Comments on Theism from an Agnoiologist.
The God of Abraham (Judaism, Christianity, and Islam) is the sole master of all things. He is that he is, and with this necessary self-existence comes the classical vision of the omnipotent, omniscient, and omnibenevolent God. Generally understood, this means God has no limits. However, is this the correct way to understand God?
Agnoiology, the sister science to epistemology, was named by James Frederick Ferrier in 1854. Epistemology is the well-known study of theories of knowledge. Agnoiology is the largely unknown study of theories of ignorance (ironic). Epistemology concerns itself with what can be known and how we can claim to know it successfully. Agnoiology concerns itself with what if means to be ignorant and what, ultimately, will always be unknowable.
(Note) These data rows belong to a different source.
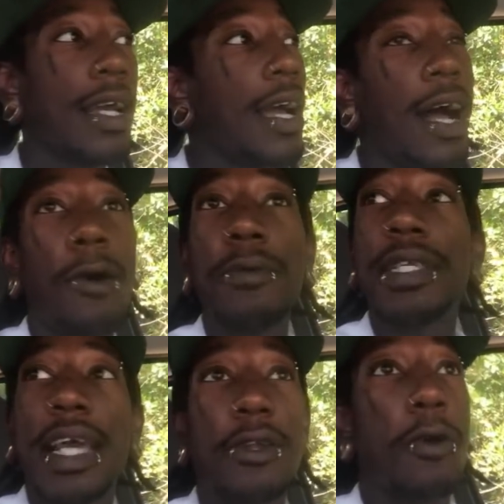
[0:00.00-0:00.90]
I don't
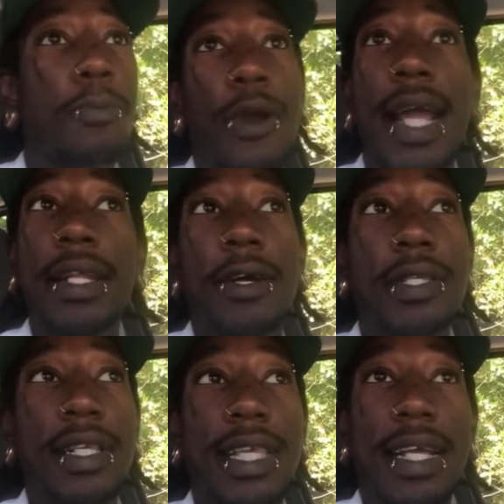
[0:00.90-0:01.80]
take no brand deals
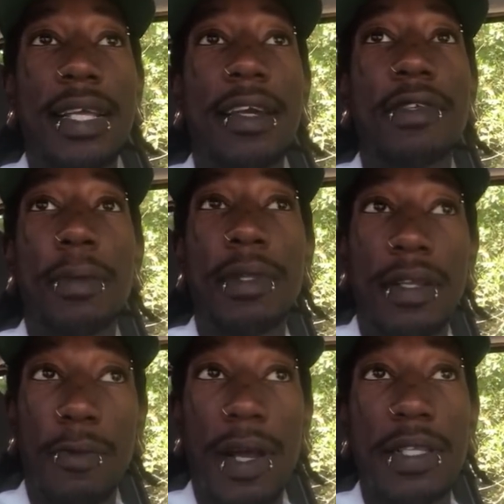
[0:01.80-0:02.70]
unless I can give something
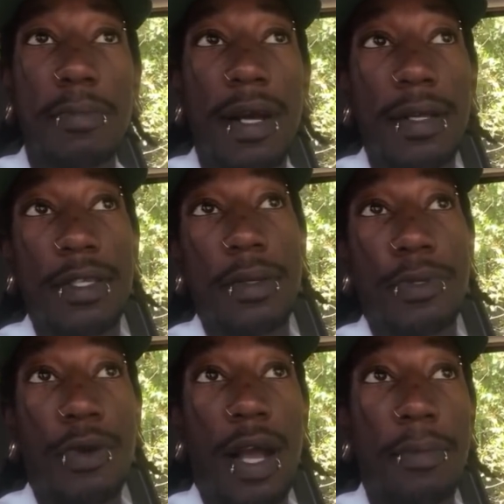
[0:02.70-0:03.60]
away to my
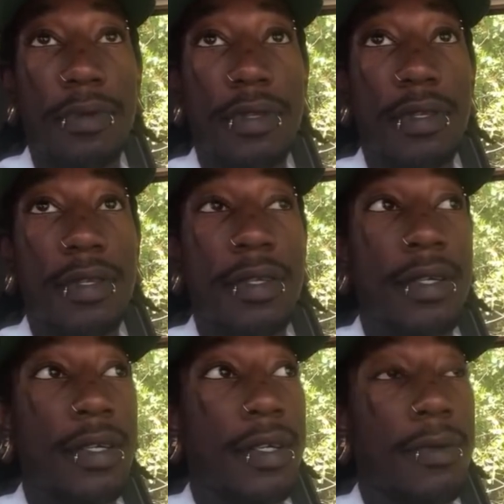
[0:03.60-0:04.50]
subscribers,
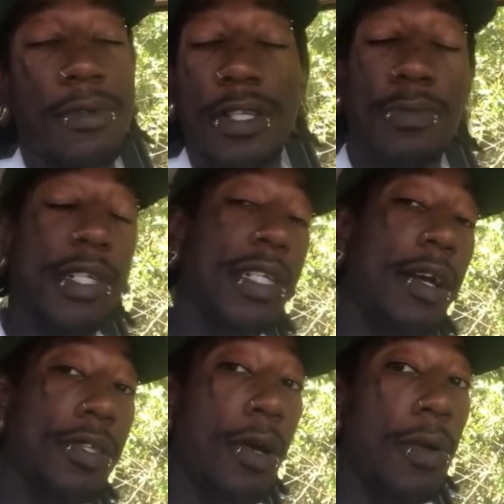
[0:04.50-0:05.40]
which is what y'all
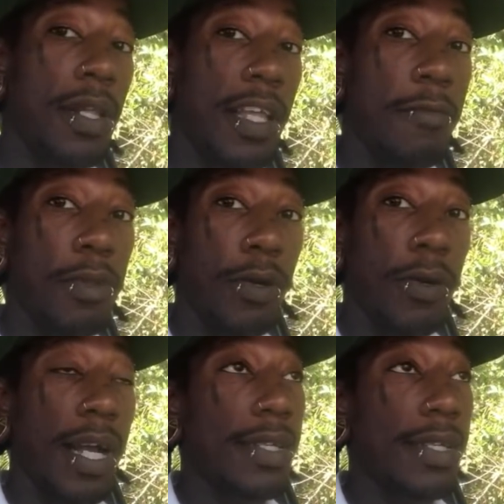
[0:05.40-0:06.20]
saw with the leaf blower.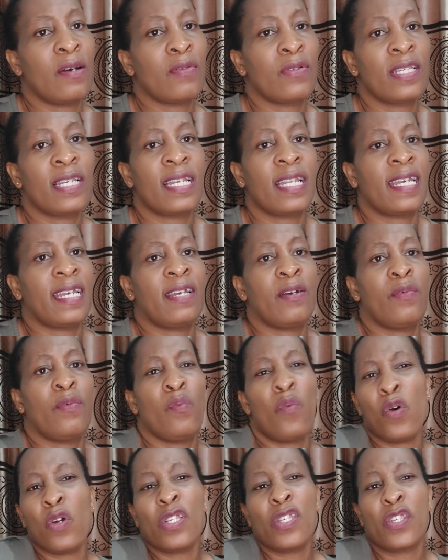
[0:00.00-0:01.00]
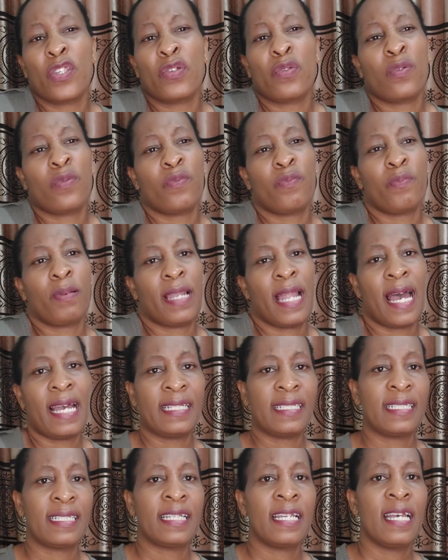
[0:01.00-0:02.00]
out like what you've
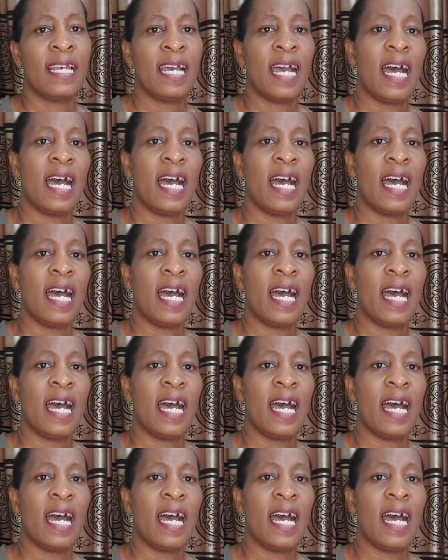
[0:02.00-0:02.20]
planned,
That agnoiology has been ignored by modern scholarship isn't surprising. We are, as a culture, primarily scientific positivists. Therefore, the idea that something could be genuinely unknowable is deeply unsettling to us.
So, what does agnoiology have to do with God? The answer is that if something really is ultimately, absolutely unknowable, it can be unknown to an all-knower without contradiction.
But to be omniscient is to know everything! Surely, nothing is unknowable to God! Wrong, even God doesn't know a triangle with 4 sides because such a thing must be unknowable because it is impossible. Impossible? Surely, that can not be because God is omnipotent. Nothing is impossible for him. Yet mutatis mutandis, if omniscience can not know the unknowable, omnipotence can not do the impossible.
To be all-knowing is to have all the knowledge, but there is no knowledge to be had of that which cannot be known. To be all-powerful is to have all the power, but power is limited by the impossible. And all-goodness ought to be incapable of willing evil for its own sake, yet what happens when goods conflict in a tragic dilemma?
Of course, an omniscient and omnipotent being would have limits well beyond anything we can do, but that is not to say there are none. As the goddess of the underworld said to Parmenides, "the only knowledge that can be had of non-being is non-knowledge." If there are such things as the unknowable and the impossible, only God, at the maximum of capabilities, can truly know what they are.
Knowledge and ignorance relate to each other by a matter of degree. The pursuit of knowledge is also the escape from ignorance, but sometimes only the acceptance of ignorance in the moment can bring about knowledge. In asking if we can accept that something may be unknowable, which, like the claim that it is knowable, is not one we can ever be entirely sure about, it would do us good to remember that even omniscience does not contradict the possibilities of ultimate mysteries.